WHAT IS BEING ASKED: Starting with the line that contains "Frames from a" and stopping after the line that contains "Verbatim transcript: me?", return each line below exactly as written, with no others.
========
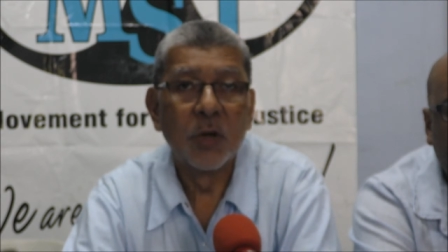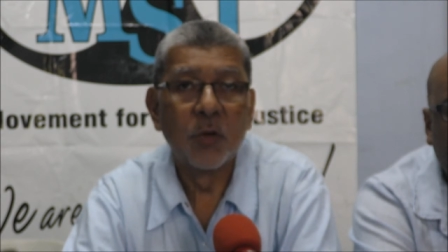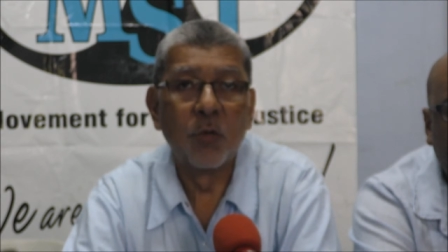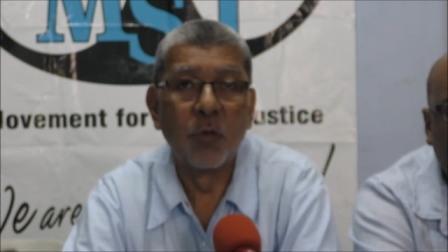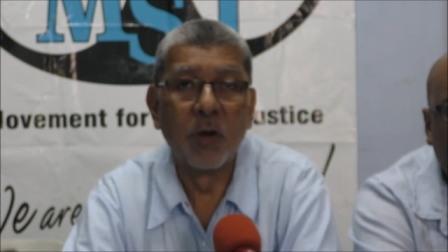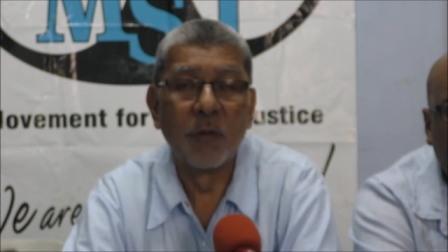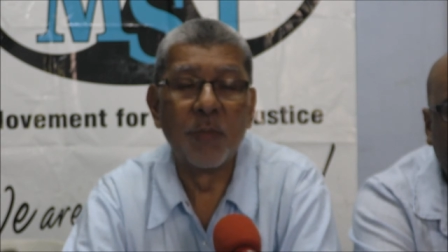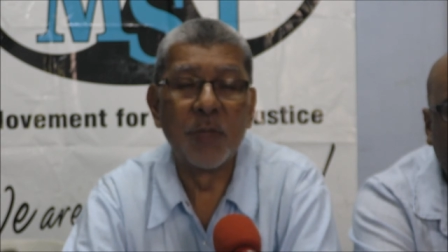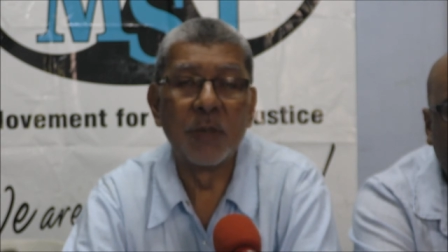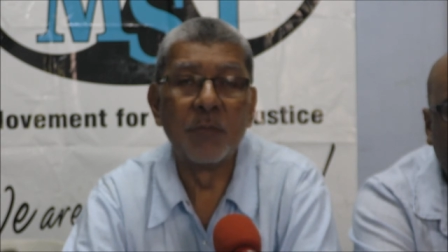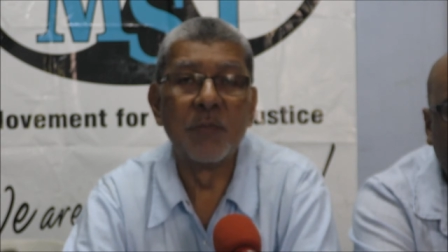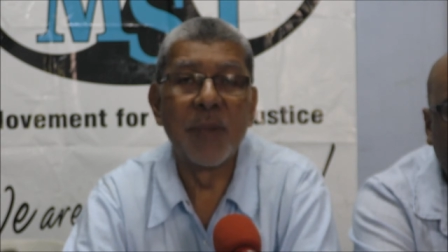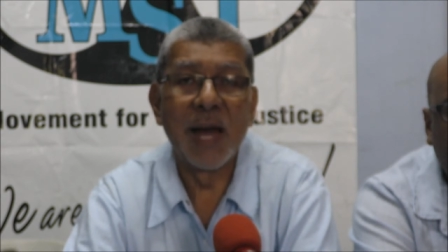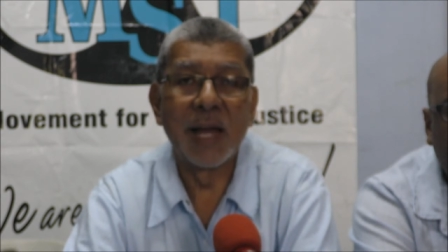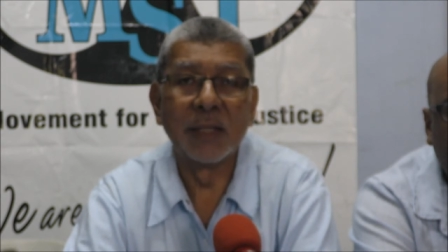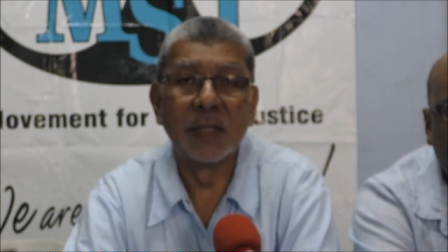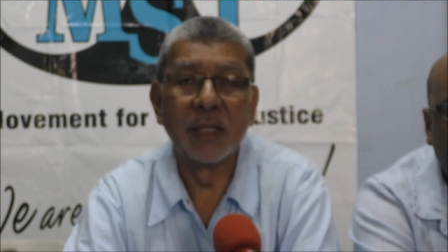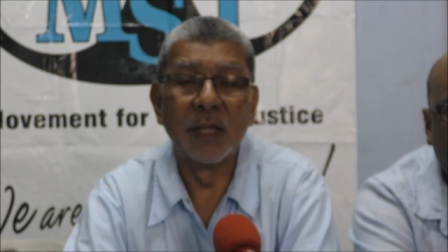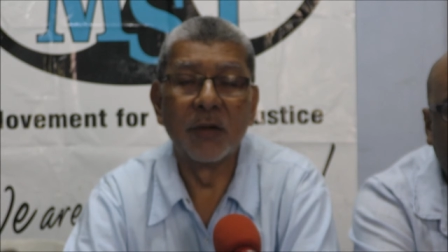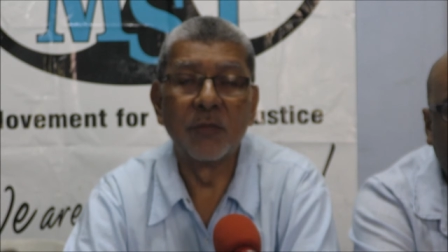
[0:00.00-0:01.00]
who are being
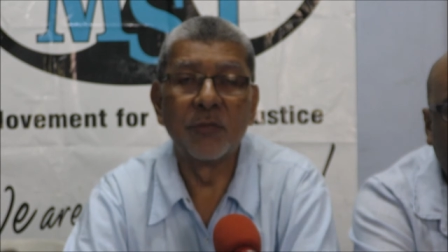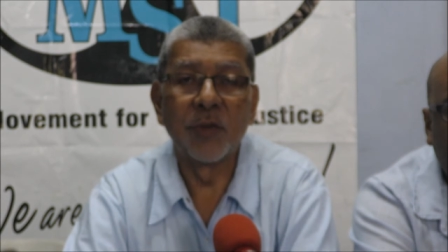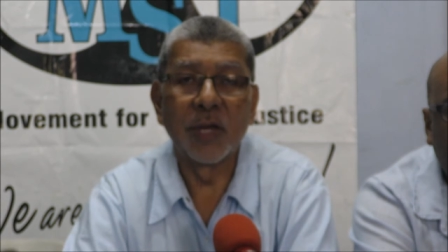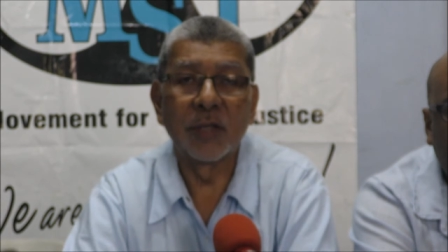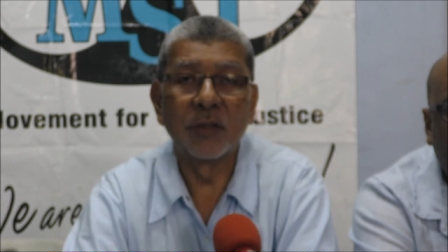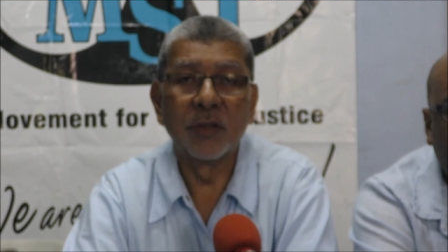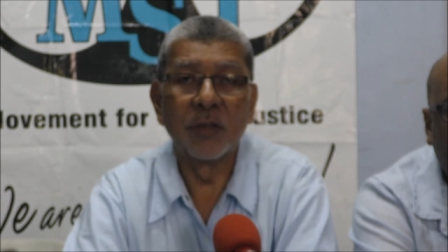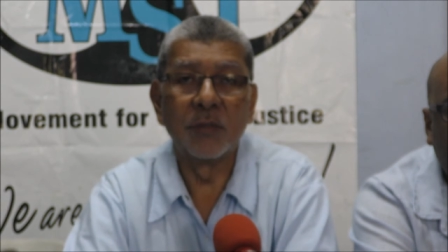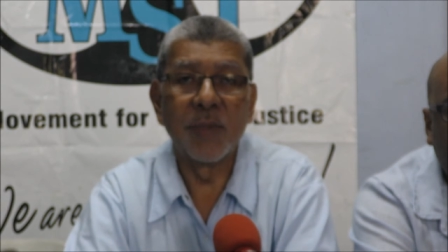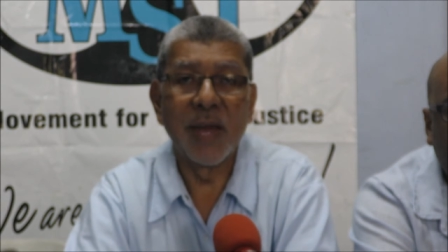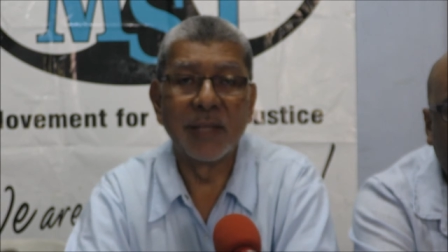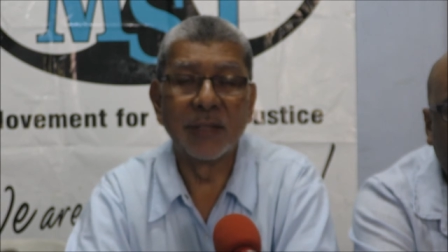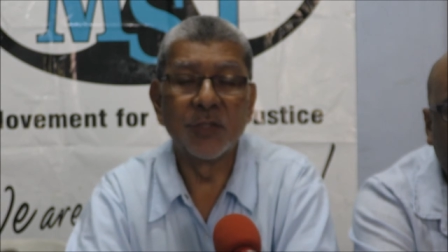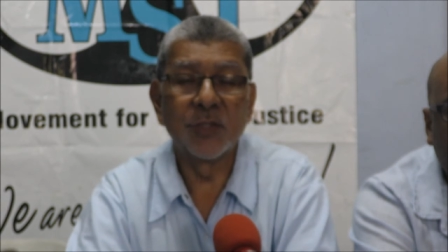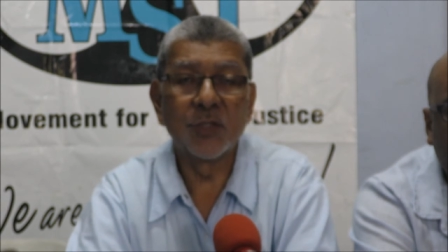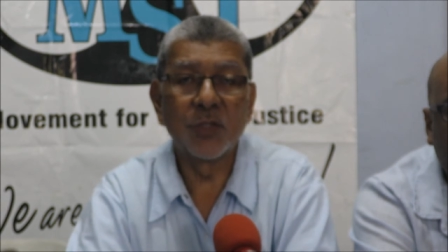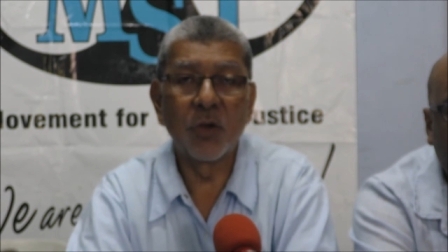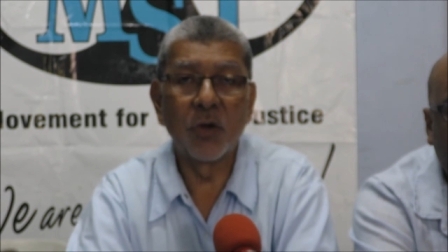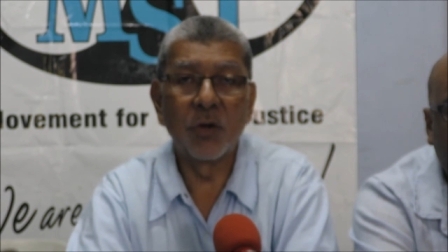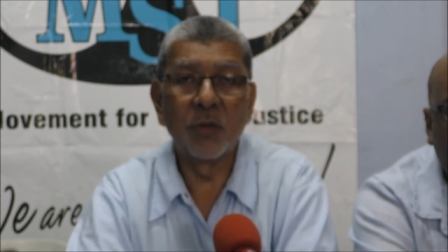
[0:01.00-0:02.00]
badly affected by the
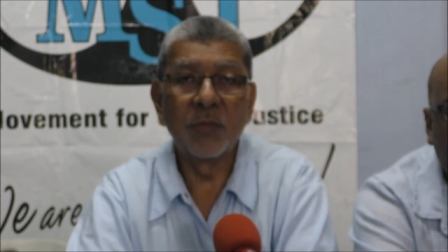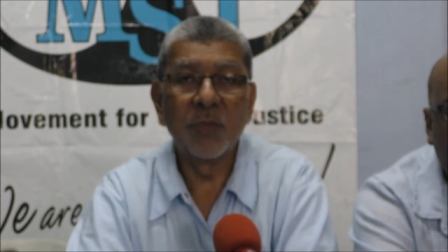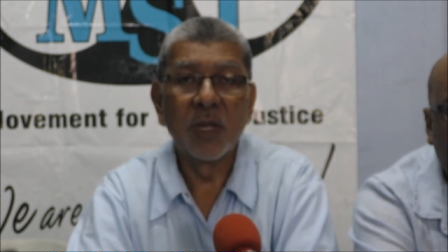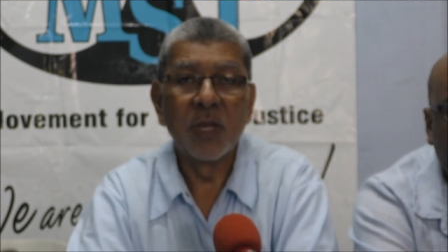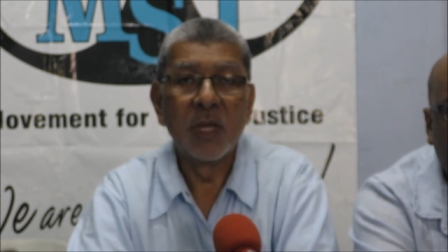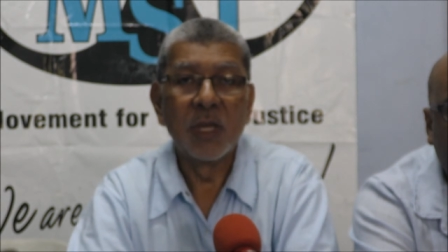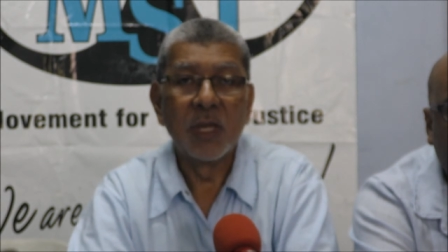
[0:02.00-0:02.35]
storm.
========
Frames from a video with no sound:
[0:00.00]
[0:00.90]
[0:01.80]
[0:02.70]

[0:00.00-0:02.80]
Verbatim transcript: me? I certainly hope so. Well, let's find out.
========
SOLUTION TO THIS TASK:
Frames from a video with no sound:
[0:00.00]
[0:00.90]
[0:01.80]
[0:02.70]

[0:00.00-0:02.80]
Verbatim transcript: me? I certainly hope so. Well, let's find out.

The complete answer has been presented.